For example, MalF, an inner membrane maltose and maltodextrin transport protein, and MalQ, a dextrinyl transferase, have been associated with the expression of cholera toxin and toxin-co-regulated pilus in Vibrio cholerae
[8], as has been LamB with cytopathic effect in enteropathogenic E. coli [9], and adhesion in enteroinvasive E. coli [10] and Aeromonas veronii [11]. Mutants of the malE and malT (transporter) genes in group A Streptococcus are attenuated in their ability to grow in human saliva and to metabolize α glucans and are significantly impaired in their ability to colonize the mouse oropharynx [12, 13]. To elucidate the role of the predicted maltose regulon in A. pleuropneumoniae, malT and lamB knockout mutants were constructed and characterized phenotypically. Since MalT is a regulatory protein, the effect of its knockout on the bacterial gene expression level was also determined using DNA microarrays.
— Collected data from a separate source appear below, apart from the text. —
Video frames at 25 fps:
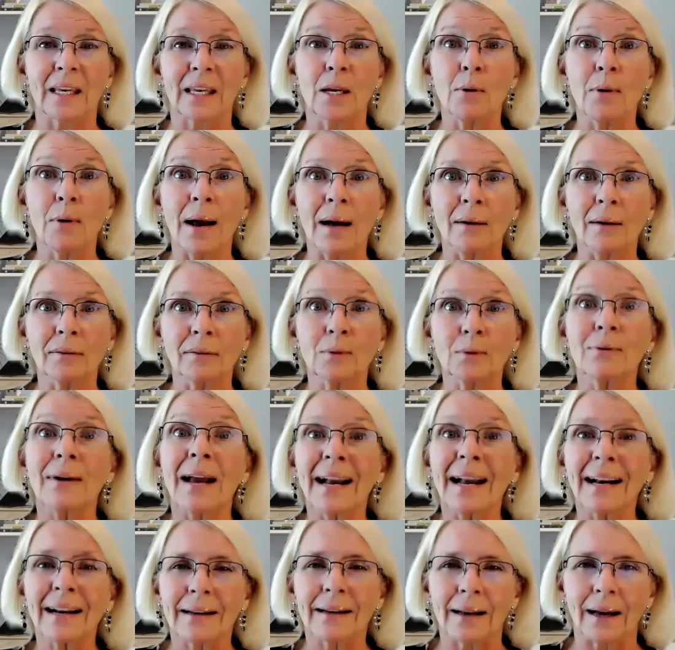You have to
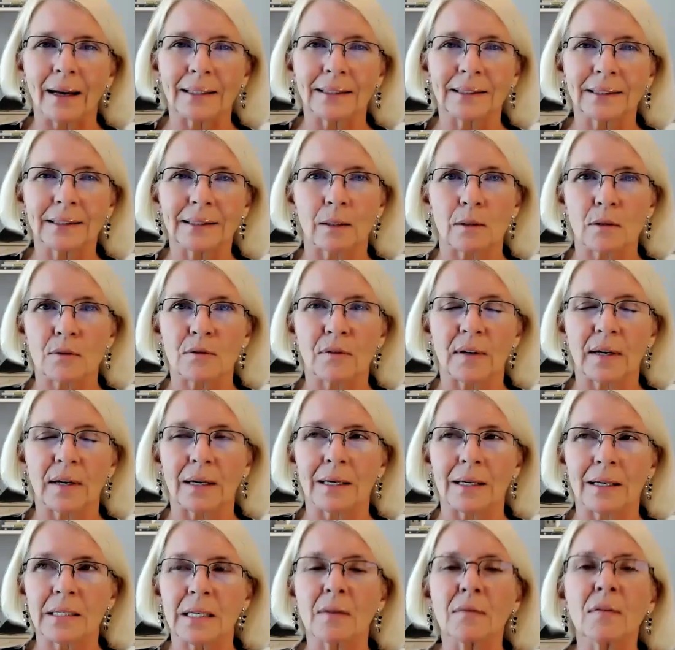recognize those
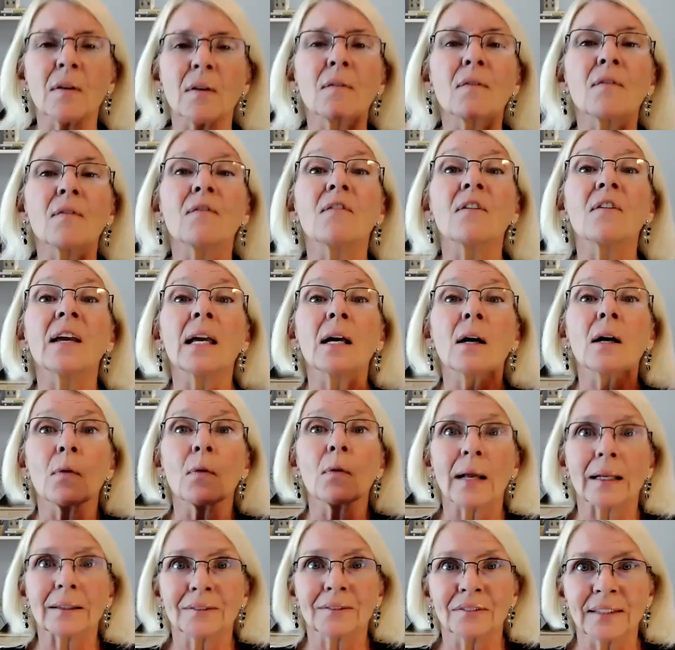feelings. If you feel
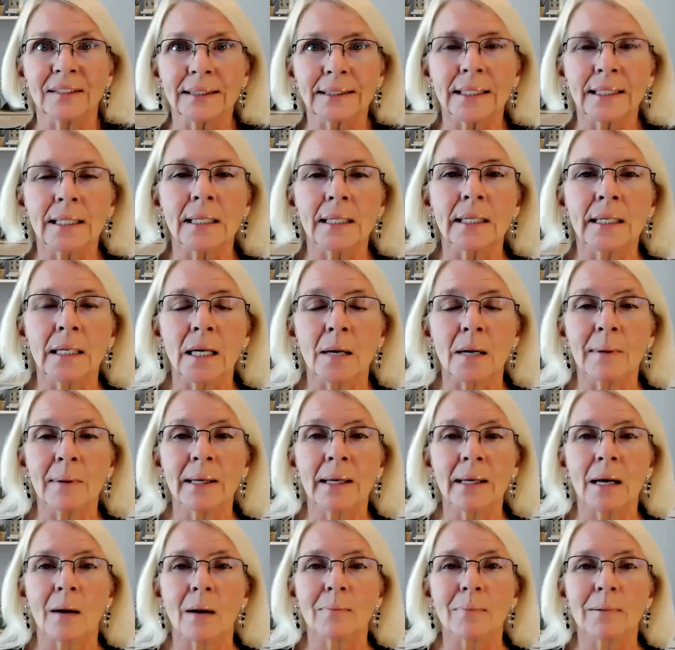that physically
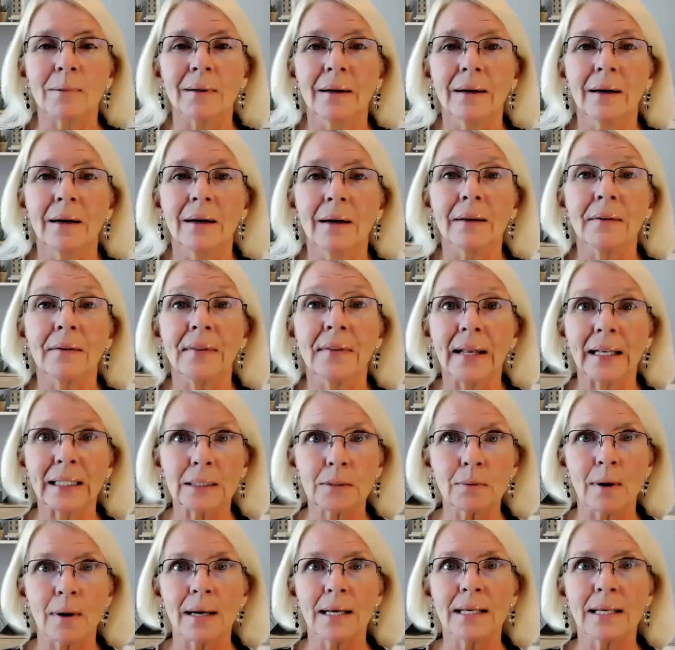coming up,
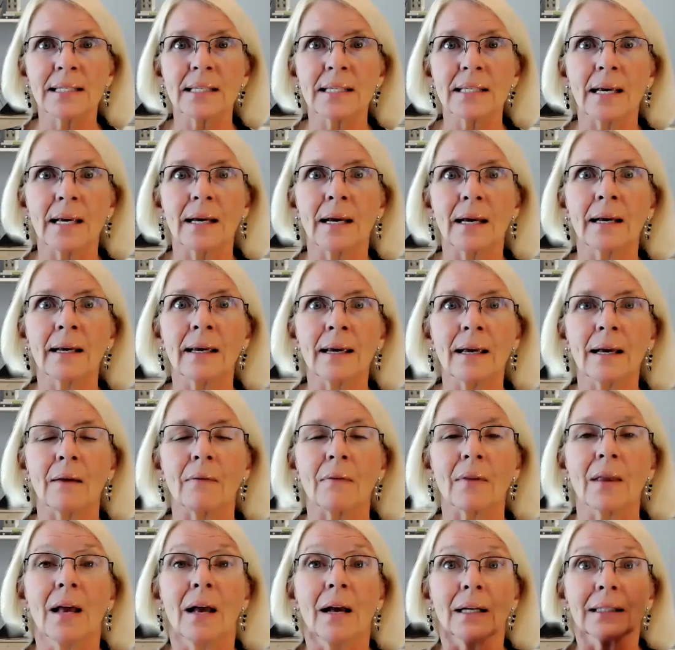that's why I say
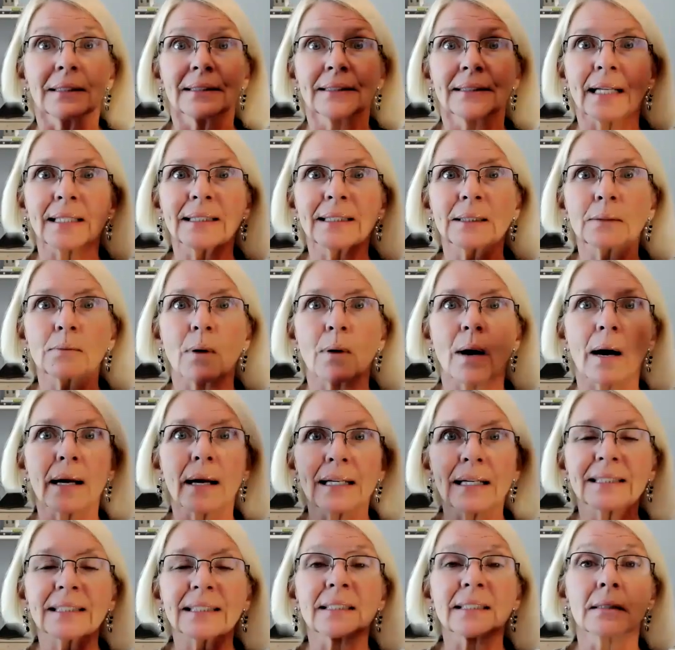again, that's why
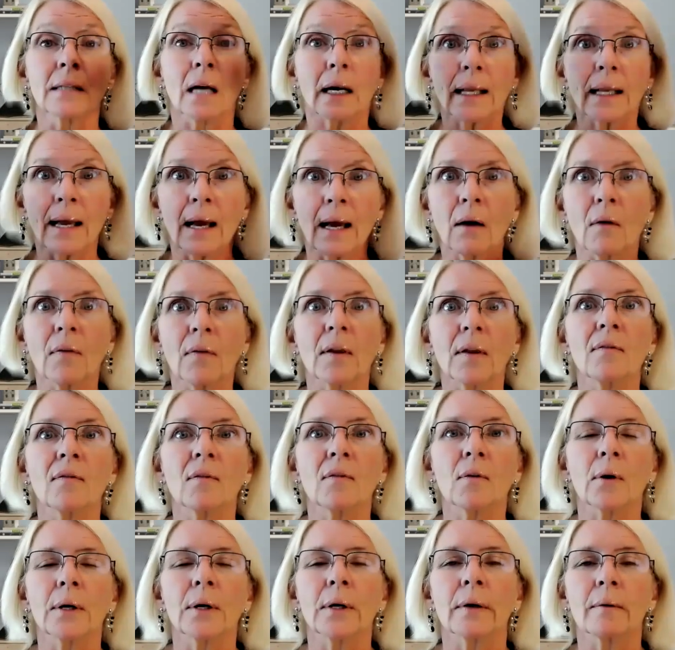it's not healthy
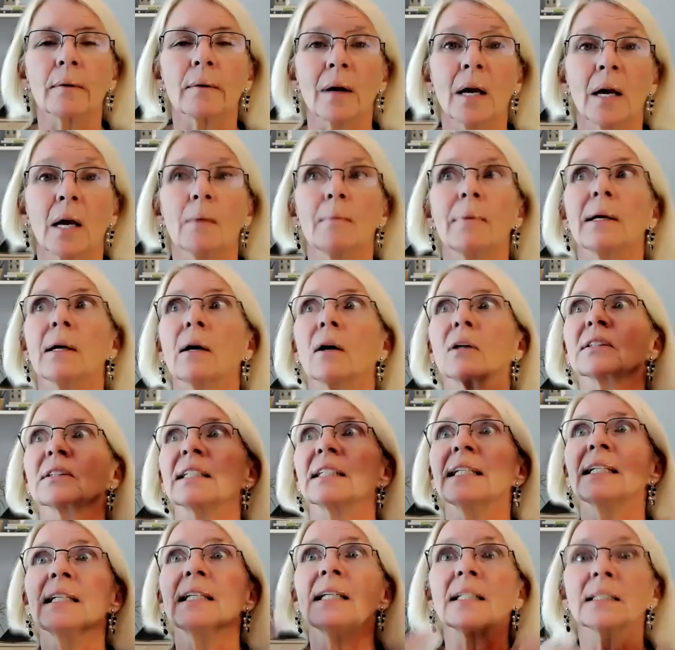for you, because
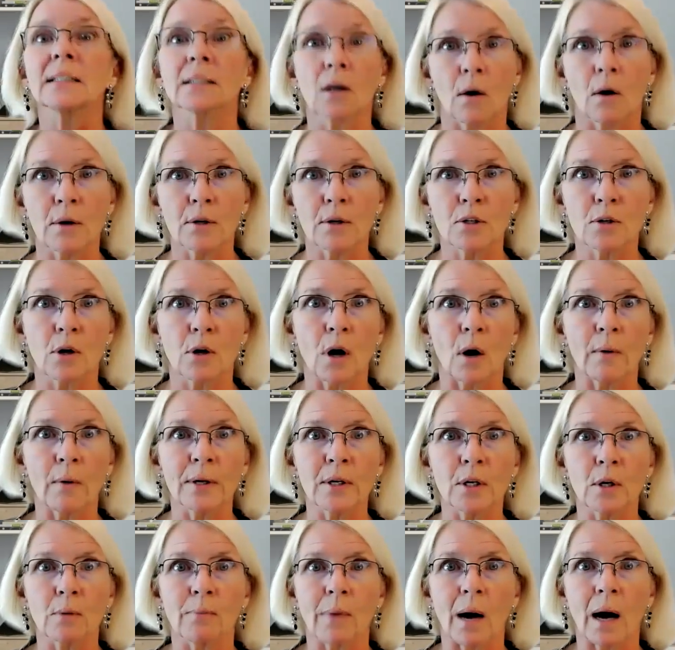it is going to go
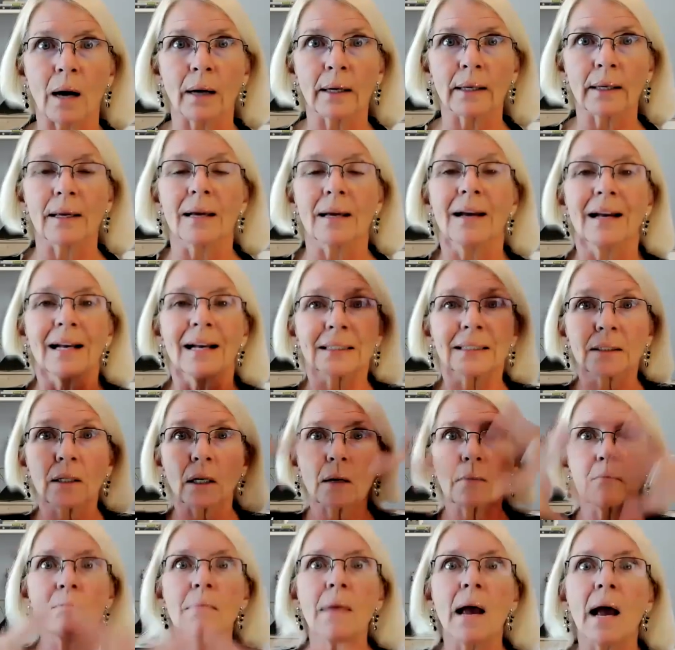in your body. It's
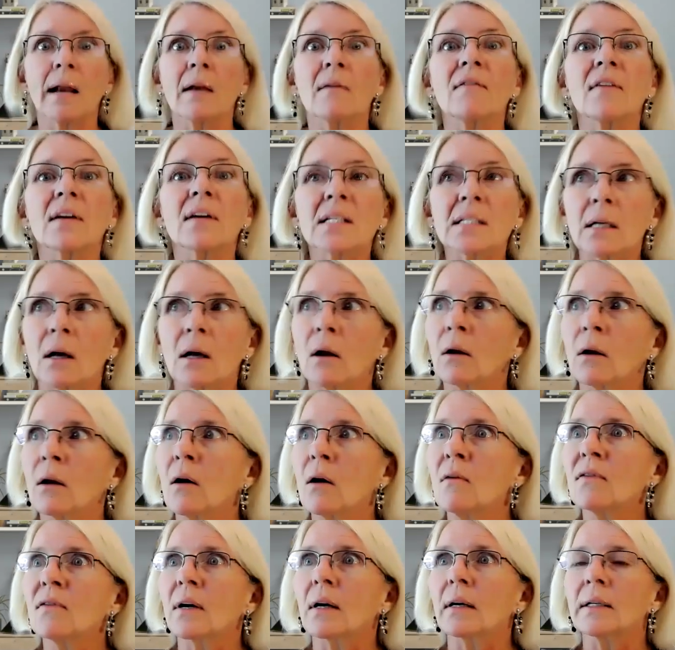going to manifest all
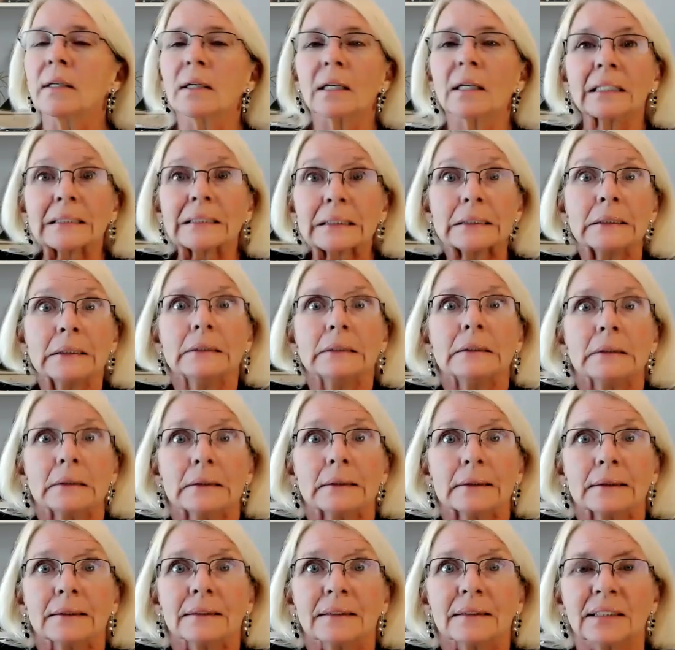over, and
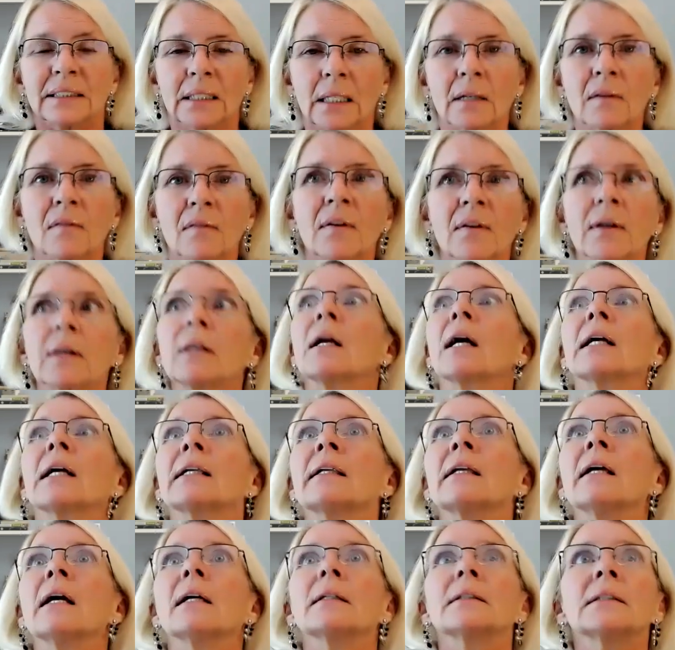you're going to feel
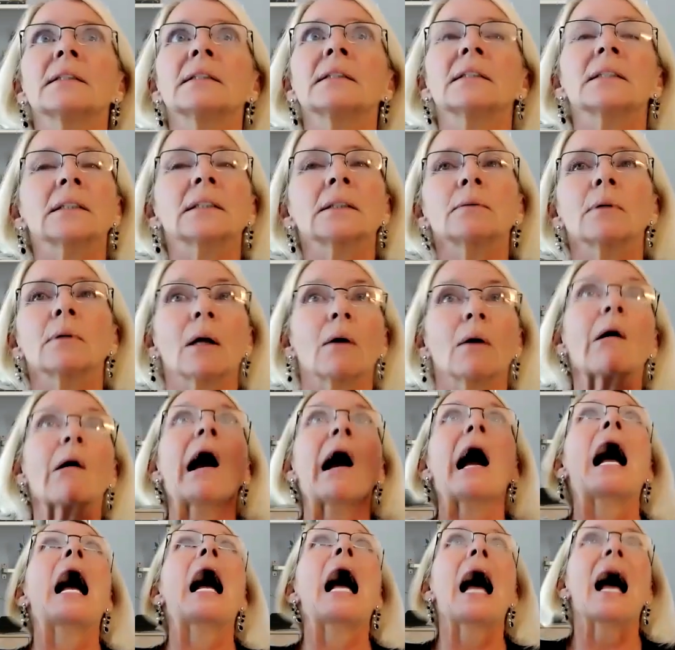like that, and you just want
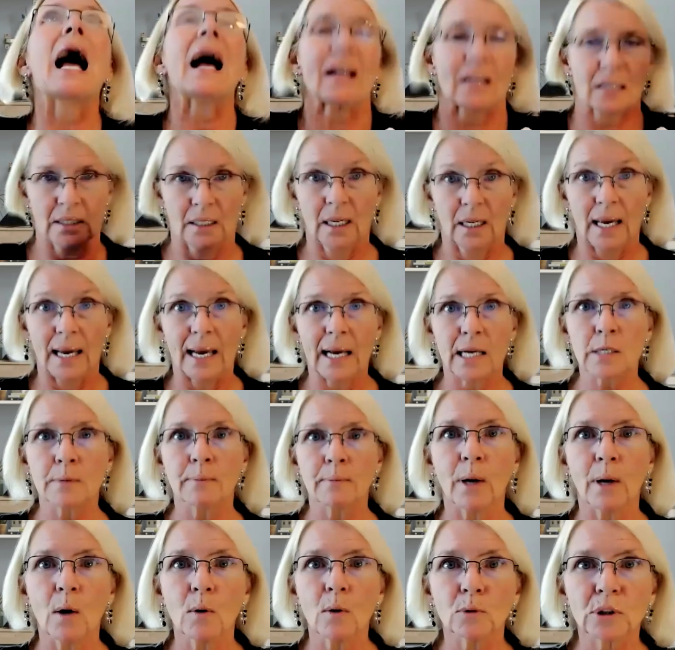to
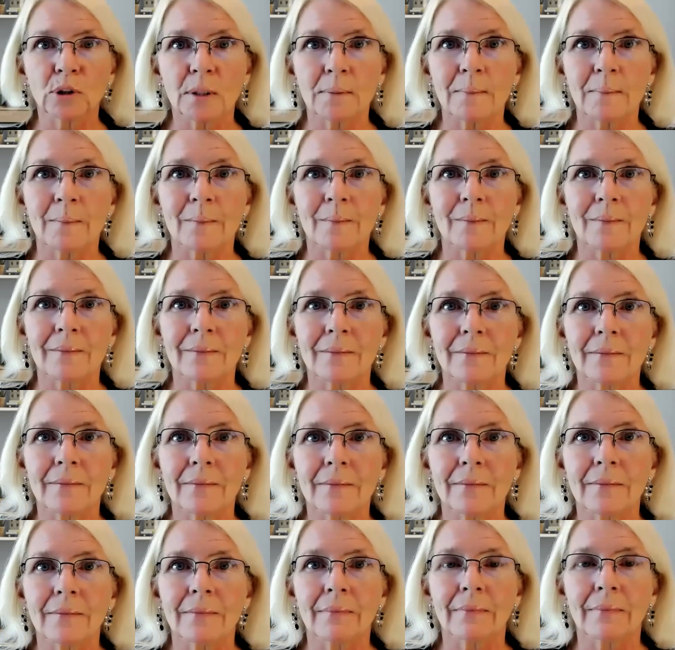explode.
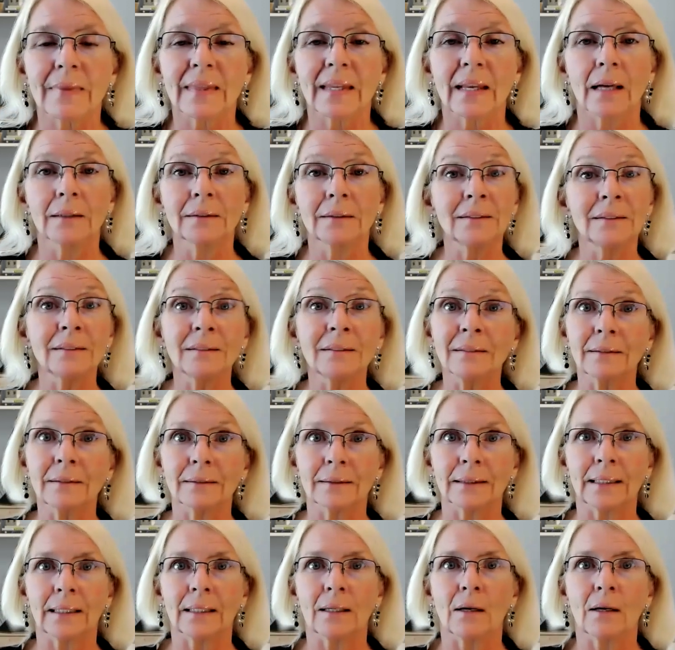
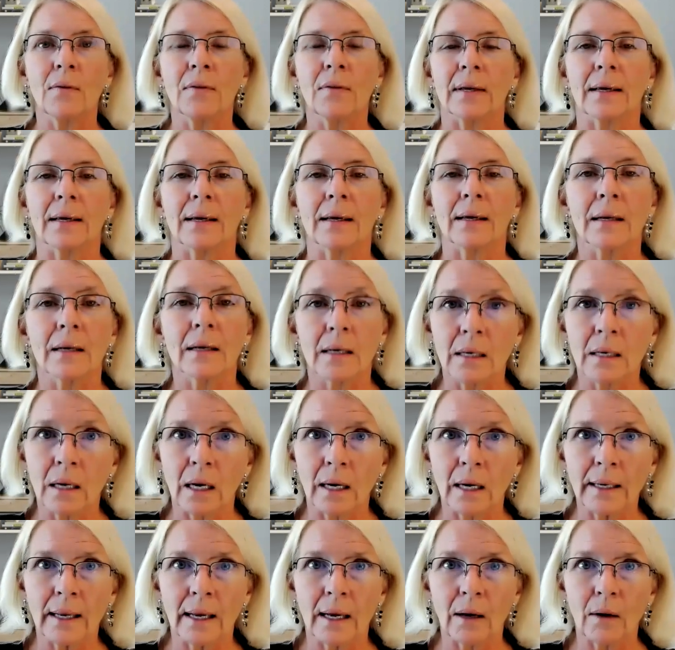Not healthy,
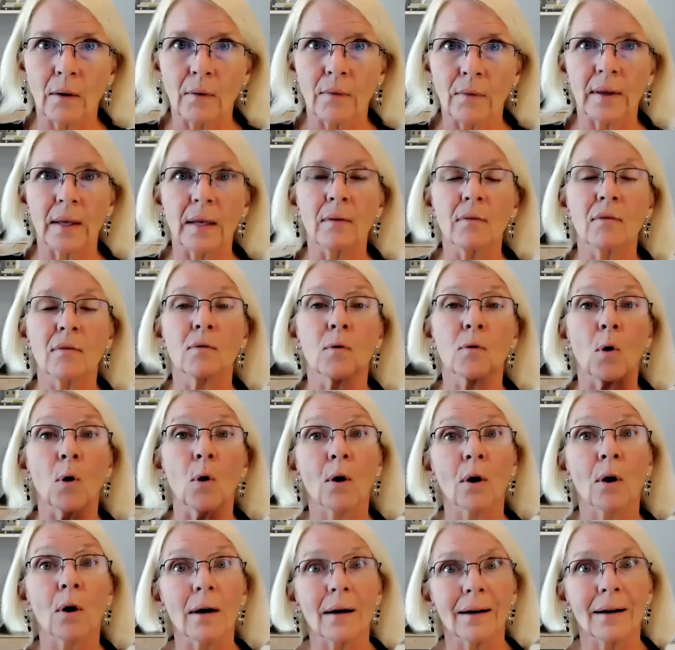not healthy
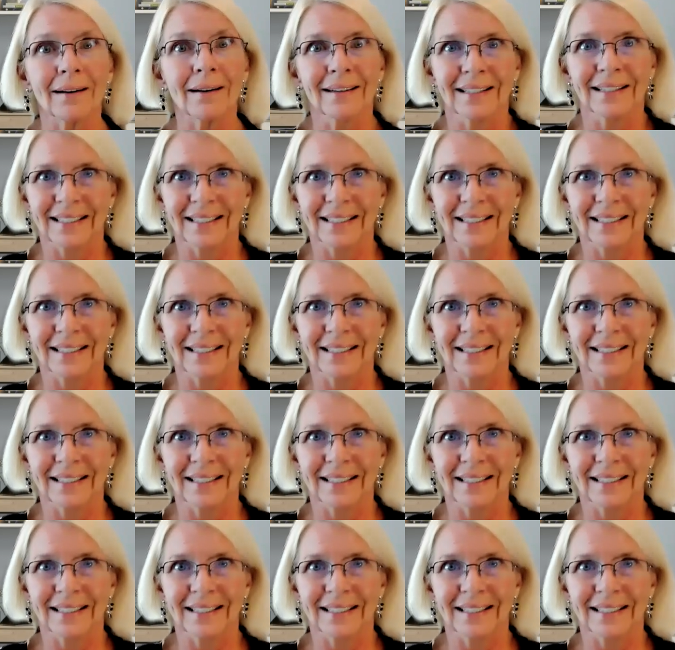for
Results
Expression PF-6463922 nmr of maltose-regulon genes by the wild-type A. pleuropneumoniae CM5 in BALF Several differentially expressed genes in A. pleuropneumoniae CM5 exposed to BALF for 30 min at 37°C were first presumptively identified by RT-PCR DD studies. These included genes encoding selleck products protein synthesis and hypothetical proteins (APL_068, APL_0363, and APL_0367), in addition to a cell surface protein, LamB (Figure 1). Homologs (>99% DNA identity) of the 3 hypothetical proteins are present in all the serotypes of A. pleuropneumoniae sequenced so far, suggesting that they might have a role in persistence or pathogenesis, but their levels of expression were not confirmed by real-time PCR or other more direct Cediranib (AZD2171) methods. The level RAD001 of expression of the lamB gene was estimated by real-time PCR analysis to be 3.3-fold higher in BALF- than in BHI-exposed cells (Table 1). Genes of the maltose regulon that were also up-regulated (although some at very low levels) in BALF-exposed cells included malF and malG (encoding the intrinsic membrane proteins of maltose transport system),
malP (maltodextrin phophorylase), malQ (amylomaltase) and malK (the ATP-binding cassette of the maltodextrin transporter; Table 1). For further study, we constructed lamB and malT mutants to evaluate the possible role of these genes in the survival of A. pleuropneumoniae CM5. Table 1 Differential expression of maltose-regulon genes in BALF-exposed A. pleuropneumoniae CM5 Gene Putative function ΔΔCT ± SD Fold-change* malE (T) Periplasmic maltose binding protein -2.82 ± 0.51 7.06 (4.95-10.05) malE (R) 0 ± 0.84 1 (0.55-1.79) malF (T) Intrinsic membrane protein of maltose transport system -2.79 ± 1.01 6.91 (3.43-13.92) malF (R) 0 ± 0.39 1 (0.76-1.31) malG (T) Intrinsic membrane protein of the maltose transport system -2.6 ± 0.40 6.06 (8-4.59) malG (R) 0 ± 0.40 1(0.76-1.31) malK (T) ATP-binding protein of the maltodextrin transporter -1.10 ± 0.39 2.14 (1.6-2.8) malK (R) 0 ± 0.76 1(0.59-1.